- **What is expected**
For this exercise, the lines from the one with "(1.00 s to 2.00 s)" through the final line of the data below are to be transcribed exactly, and pictures are to be skipped.

- **Study material**
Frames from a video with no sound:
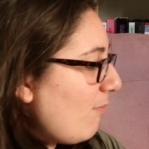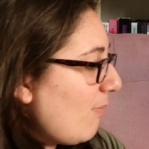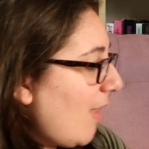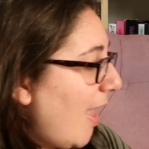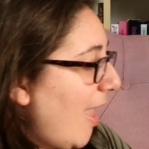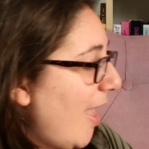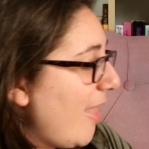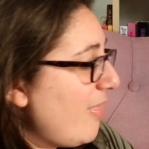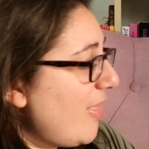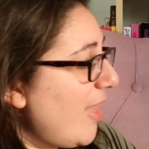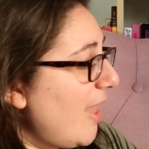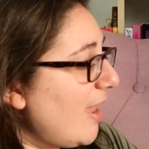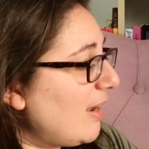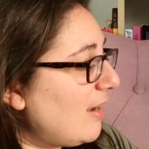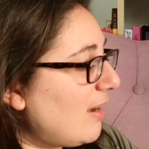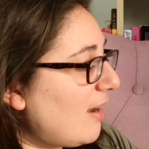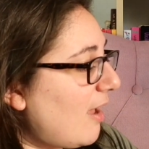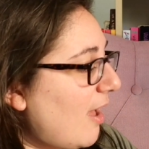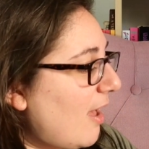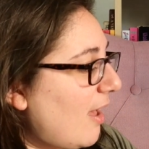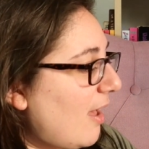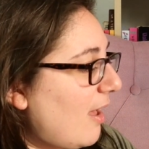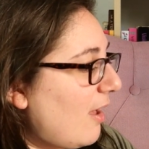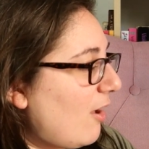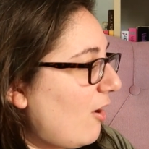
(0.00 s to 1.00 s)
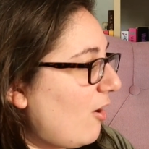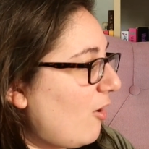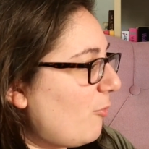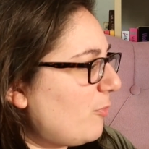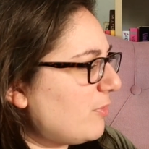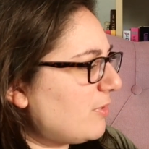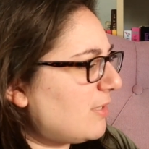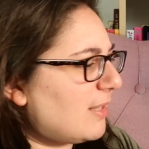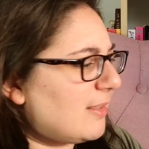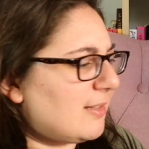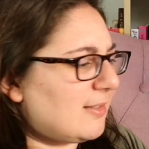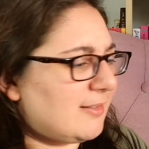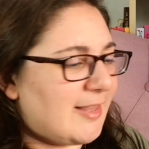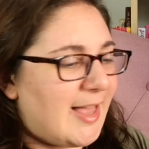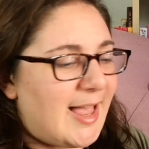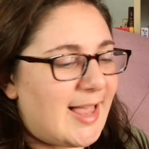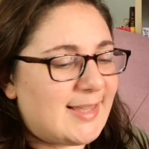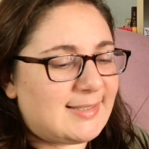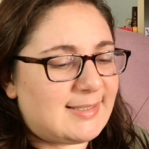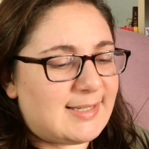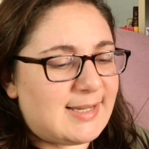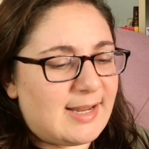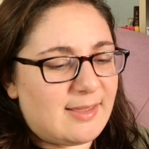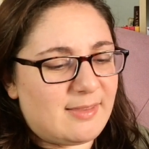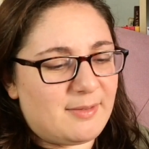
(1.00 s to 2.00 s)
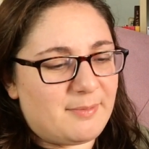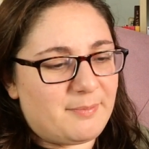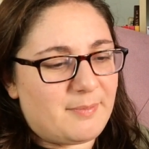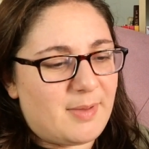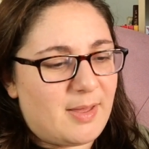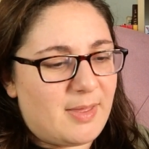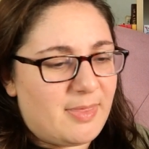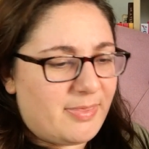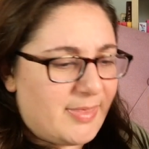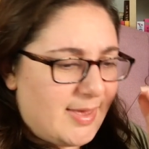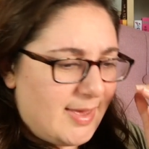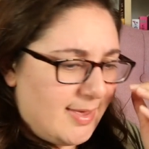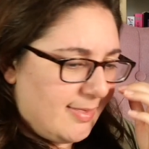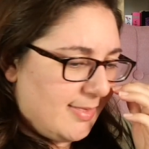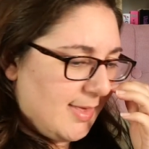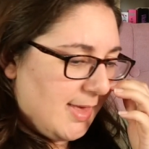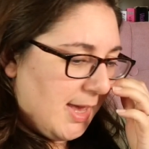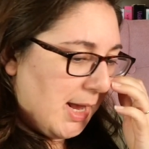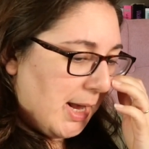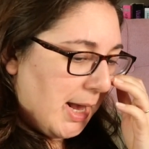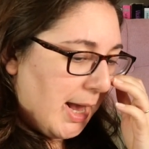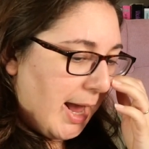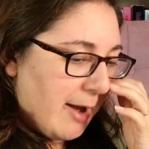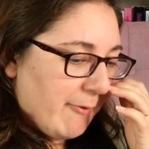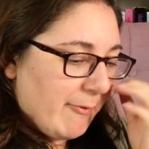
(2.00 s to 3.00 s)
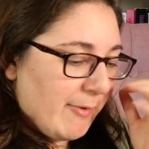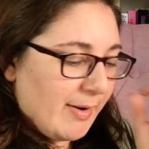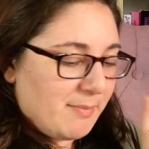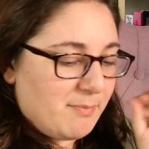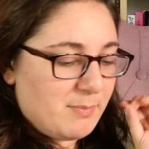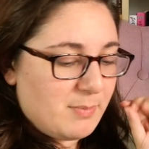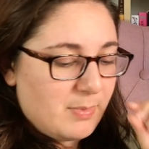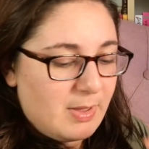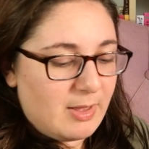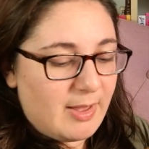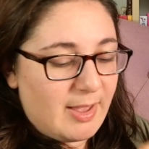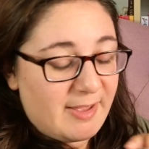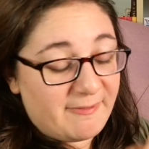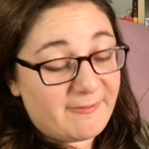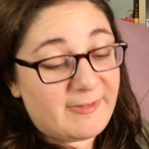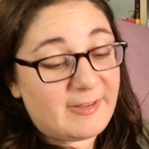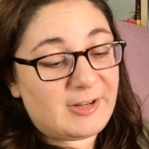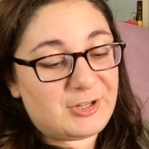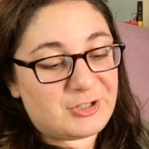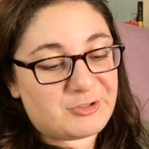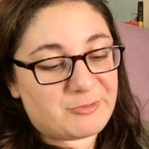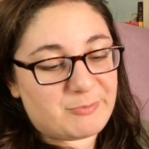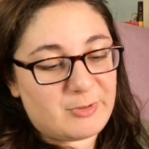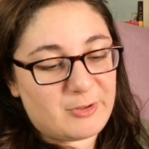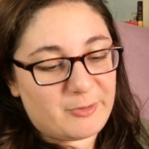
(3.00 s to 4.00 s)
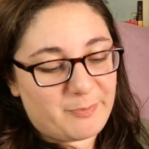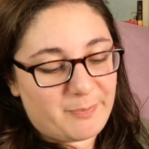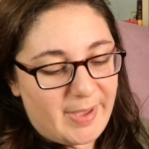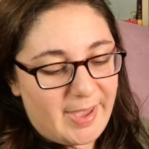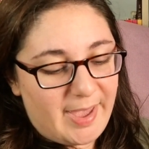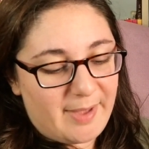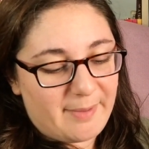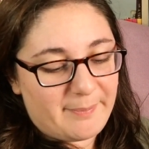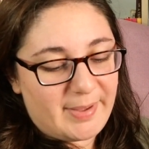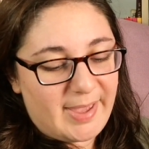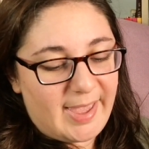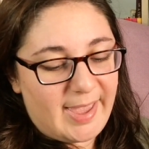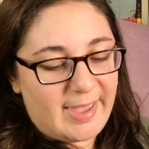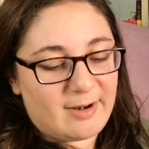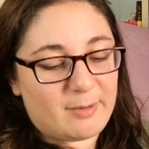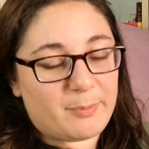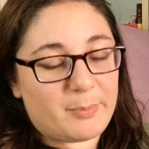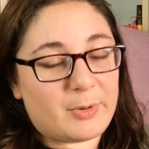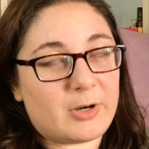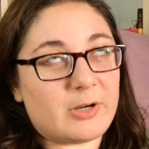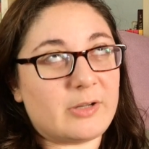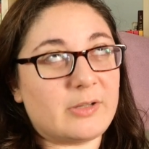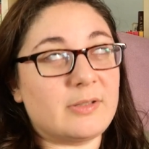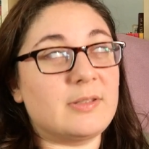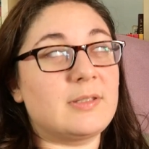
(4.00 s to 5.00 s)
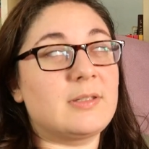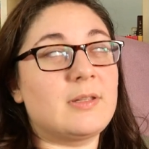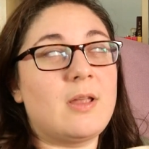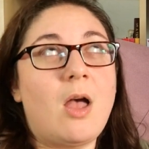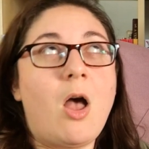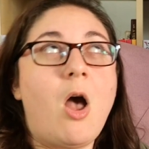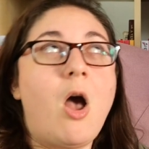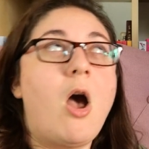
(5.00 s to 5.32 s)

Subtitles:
And then almost on the last day of the month, I think, I finished Milkman by Anna Burns.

- **Finished task**
(1.00 s to 2.00 s)
(2.00 s to 3.00 s)
(3.00 s to 4.00 s)
(4.00 s to 5.00 s)
(5.00 s to 5.32 s)

Subtitles:
And then almost on the last day of the month, I think, I finished Milkman by Anna Burns.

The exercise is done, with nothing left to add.